**RAW DATA**
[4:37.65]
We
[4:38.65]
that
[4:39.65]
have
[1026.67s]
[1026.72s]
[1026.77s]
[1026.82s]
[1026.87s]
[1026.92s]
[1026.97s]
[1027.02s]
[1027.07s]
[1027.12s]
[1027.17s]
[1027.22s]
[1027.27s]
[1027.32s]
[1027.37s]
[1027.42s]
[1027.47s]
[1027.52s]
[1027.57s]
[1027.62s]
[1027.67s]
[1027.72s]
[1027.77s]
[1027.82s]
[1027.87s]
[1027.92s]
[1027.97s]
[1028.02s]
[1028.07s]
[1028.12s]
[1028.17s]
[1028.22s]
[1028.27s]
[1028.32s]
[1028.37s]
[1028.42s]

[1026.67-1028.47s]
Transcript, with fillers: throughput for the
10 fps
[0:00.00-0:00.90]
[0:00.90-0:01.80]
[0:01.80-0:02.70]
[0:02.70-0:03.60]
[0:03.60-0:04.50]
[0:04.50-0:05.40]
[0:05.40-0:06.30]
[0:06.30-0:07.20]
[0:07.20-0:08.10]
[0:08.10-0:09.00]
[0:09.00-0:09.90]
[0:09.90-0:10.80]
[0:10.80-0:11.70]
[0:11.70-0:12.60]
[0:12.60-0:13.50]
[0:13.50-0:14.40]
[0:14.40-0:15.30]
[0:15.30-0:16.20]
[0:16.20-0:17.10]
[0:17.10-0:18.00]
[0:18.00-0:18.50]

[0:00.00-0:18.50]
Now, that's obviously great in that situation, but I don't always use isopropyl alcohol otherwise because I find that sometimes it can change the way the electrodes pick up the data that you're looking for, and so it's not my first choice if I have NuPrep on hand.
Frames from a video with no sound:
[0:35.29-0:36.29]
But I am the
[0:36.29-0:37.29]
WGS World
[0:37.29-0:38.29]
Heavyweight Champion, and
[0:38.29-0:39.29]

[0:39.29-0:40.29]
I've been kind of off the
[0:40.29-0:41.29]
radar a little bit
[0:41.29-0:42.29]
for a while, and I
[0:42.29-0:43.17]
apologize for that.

**REQUIREMENT**
Please give the records again exactly as they are.

**TASK RESPONSE**
[4:37.65]
We
[4:38.65]
that
[4:39.65]
have
[1026.67s]
[1026.72s]
[1026.77s]
[1026.82s]
[1026.87s]
[1026.92s]
[1026.97s]
[1027.02s]
[1027.07s]
[1027.12s]
[1027.17s]
[1027.22s]
[1027.27s]
[1027.32s]
[1027.37s]
[1027.42s]
[1027.47s]
[1027.52s]
[1027.57s]
[1027.62s]
[1027.67s]
[1027.72s]
[1027.77s]
[1027.82s]
[1027.87s]
[1027.92s]
[1027.97s]
[1028.02s]
[1028.07s]
[1028.12s]
[1028.17s]
[1028.22s]
[1028.27s]
[1028.32s]
[1028.37s]
[1028.42s]

[1026.67-1028.47s]
Transcript, with fillers: throughput for the
10 fps
[0:00.00-0:00.90]
[0:00.90-0:01.80]
[0:01.80-0:02.70]
[0:02.70-0:03.60]
[0:03.60-0:04.50]
[0:04.50-0:05.40]
[0:05.40-0:06.30]
[0:06.30-0:07.20]
[0:07.20-0:08.10]
[0:08.10-0:09.00]
[0:09.00-0:09.90]
[0:09.90-0:10.80]
[0:10.80-0:11.70]
[0:11.70-0:12.60]
[0:12.60-0:13.50]
[0:13.50-0:14.40]
[0:14.40-0:15.30]
[0:15.30-0:16.20]
[0:16.20-0:17.10]
[0:17.10-0:18.00]
[0:18.00-0:18.50]

[0:00.00-0:18.50]
Now, that's obviously great in that situation, but I don't always use isopropyl alcohol otherwise because I find that sometimes it can change the way the electrodes pick up the data that you're looking for, and so it's not my first choice if I have NuPrep on hand.
Frames from a video with no sound:
[0:35.29-0:36.29]
But I am the
[0:36.29-0:37.29]
WGS World
[0:37.29-0:38.29]
Heavyweight Champion, and
[0:38.29-0:39.29]

[0:39.29-0:40.29]
I've been kind of off the
[0:40.29-0:41.29]
radar a little bit
[0:41.29-0:42.29]
for a while, and I
[0:42.29-0:43.17]
apologize for that.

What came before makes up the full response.